[RFC] Coordinator gRPC authorization using device assertions

# P2P gRPC security

**Status:** Draft
**Author:** Will Eaton (`weaton@redhat.com`)  
**Prototype branches:** [`weaton/p2p-grpc-auth`](https://github.com/wseaton/modelexpress/tree/weaton/p2p-grpc-auth) (server-side authn/authz, draft PR [wseaton/modelexpress#1](https://github.com/wseaton/modelexpress/pull/1)), [`weaton/tls`](https://github.com/wseaton/modelexpress/tree/weaton/tls) (optional transport TLS, off `main`)

## Summary

The `P2pService` gRPC interface currently accepts unauthenticated callers on the cluster network. This RFC proposes the server enforce two independent signals: a bound, audience-scoped projected ServiceAccount token verified via the Kubernetes `TokenReview` API, and a device-possession check confirming the caller's pod actually requests a fabric device (InfiniBand, RoCE, or AWS EFA).

## Motivation

Without server-side enforcement, any workload able to reach the coordinators gRPC port can publish or fetch tensor metadata and trigger weight transfers. This allows for workload reconnaissance, and false registration of metadata which could negatively affect other peers.

L3/L4 NetworkPolicy or an L7 service mesh like Istio can be configured by an operator to lock down access to the coordinator's gRPC interface, but this requires correct configuration by an operator. Instead, I believe there is an easier out of the box solution that should result in minimal operator configuration, and work in all kubernetes environments, even ones without service mesh or a CNI that supports fine grained NetworkPolicies.

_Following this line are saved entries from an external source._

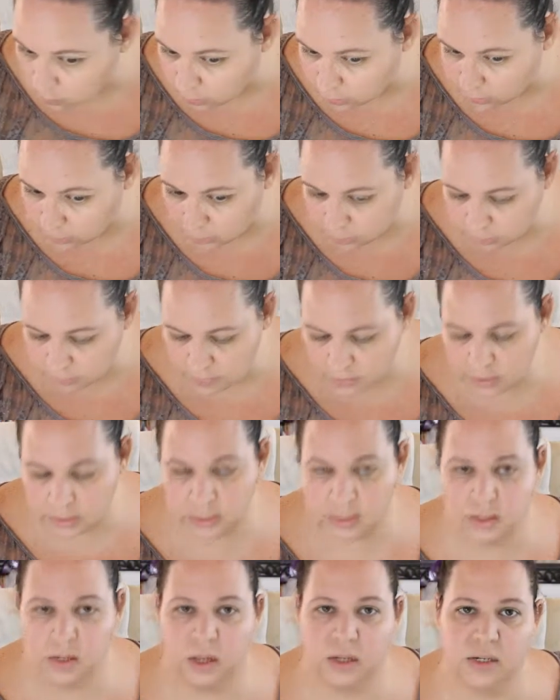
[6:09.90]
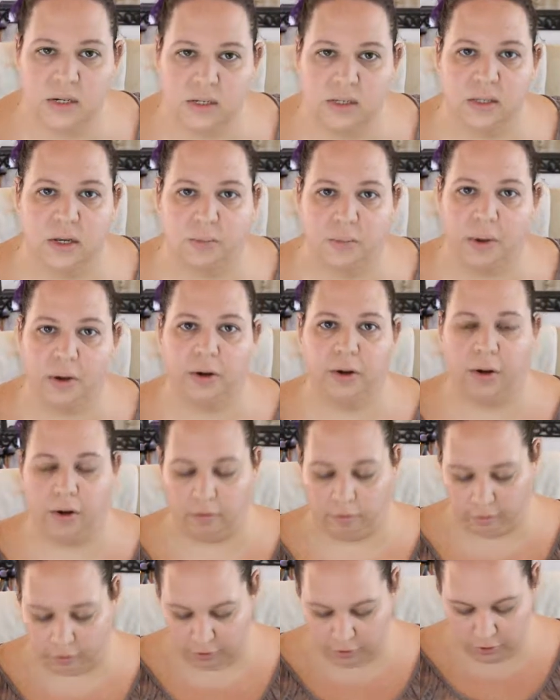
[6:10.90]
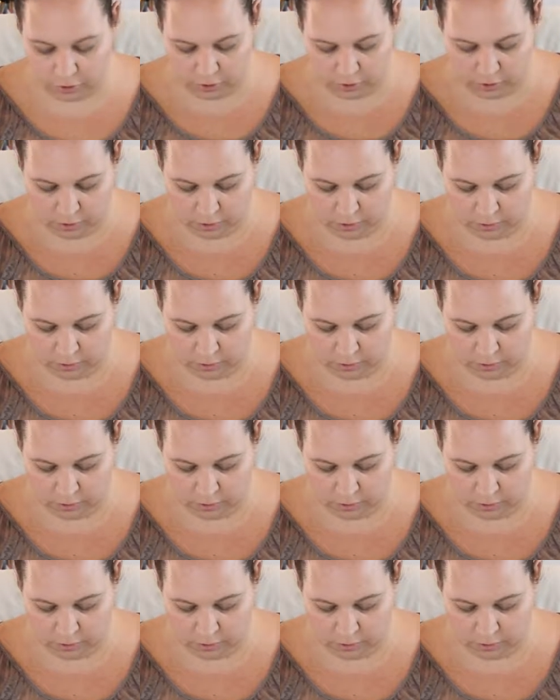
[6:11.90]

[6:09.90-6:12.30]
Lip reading: and it gives a decent amount of coverage.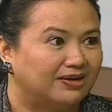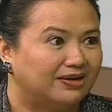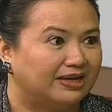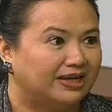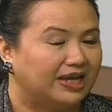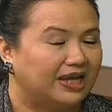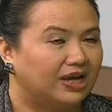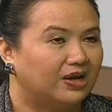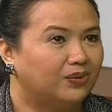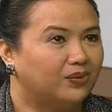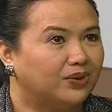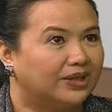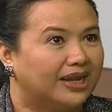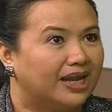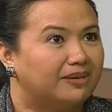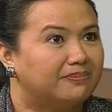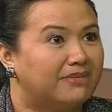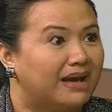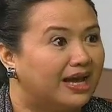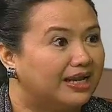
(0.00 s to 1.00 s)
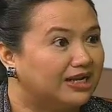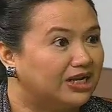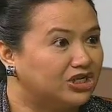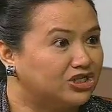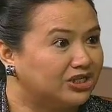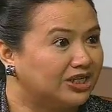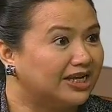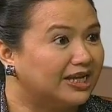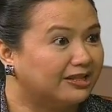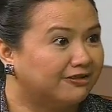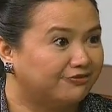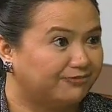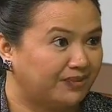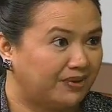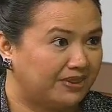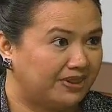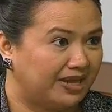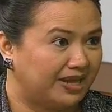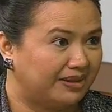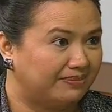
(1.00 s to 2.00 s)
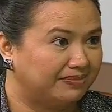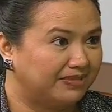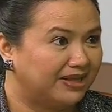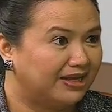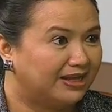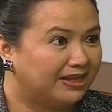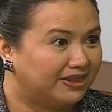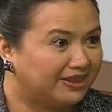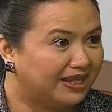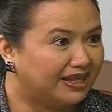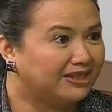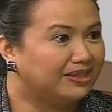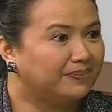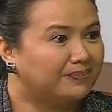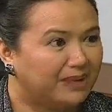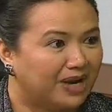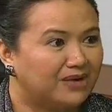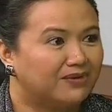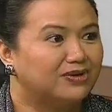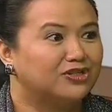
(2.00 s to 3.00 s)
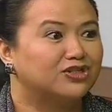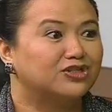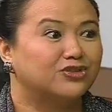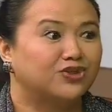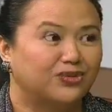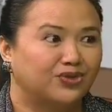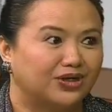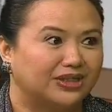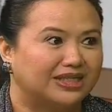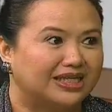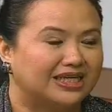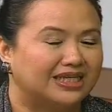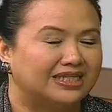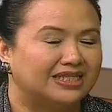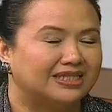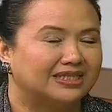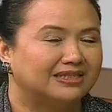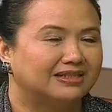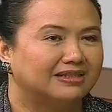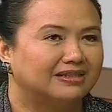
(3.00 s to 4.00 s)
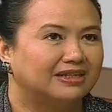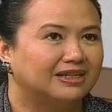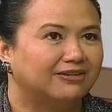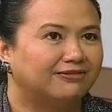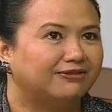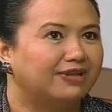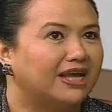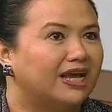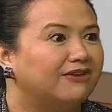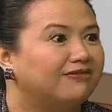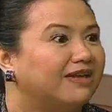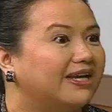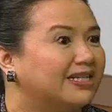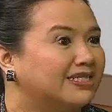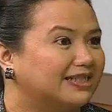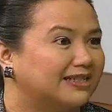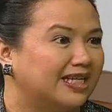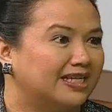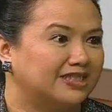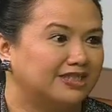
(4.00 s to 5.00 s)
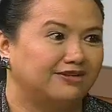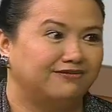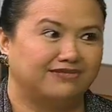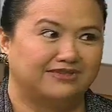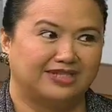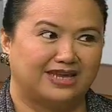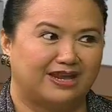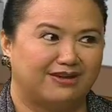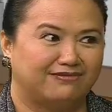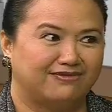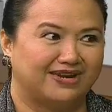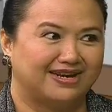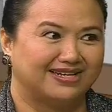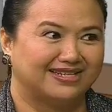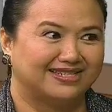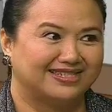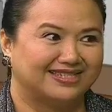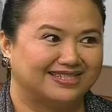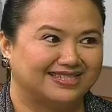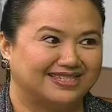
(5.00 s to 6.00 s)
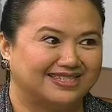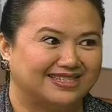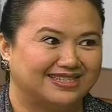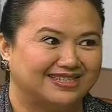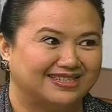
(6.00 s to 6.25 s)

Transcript: okay, who can manage it for them, then the parents could, if they have excessive savings.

`ServiceAccount` tokens are an out of the box already available K8s identity primitive. Projected tokens are bound to the caller pod (carrying its name and UID as claims the apiserver returns in the TokenReview response), audience-scoped against replay across services, rotated in place by kubelet, invalidated when the bound pod or ServiceAccount is deleted, and short-lived by default. Every Kubernetes workload already has one, so adopting them adds no new operator state.

A token alone is not enough: a leaked or relayed token would otherwise let any workload on the cluster invoke the P2P interface. Pairing token verification with a device-possession check anchors authorization to physical capability. In our proposed scheme, a caller must also hold a device-plugin resource (e.g. `rdma/ib`, `rdma/roce`, `vpc.amazonaws.com/efa`) or a DRA `ResourceClaim` whose `deviceClassName` matches the server's allowlist. True NIC-rooted attestation (SPDM on ConnectX/BlueField, Nitro on EFA) would be stronger but the in-pod tooling is not mature enough today, so we rely on the apiserver's allocation record as the possession signal.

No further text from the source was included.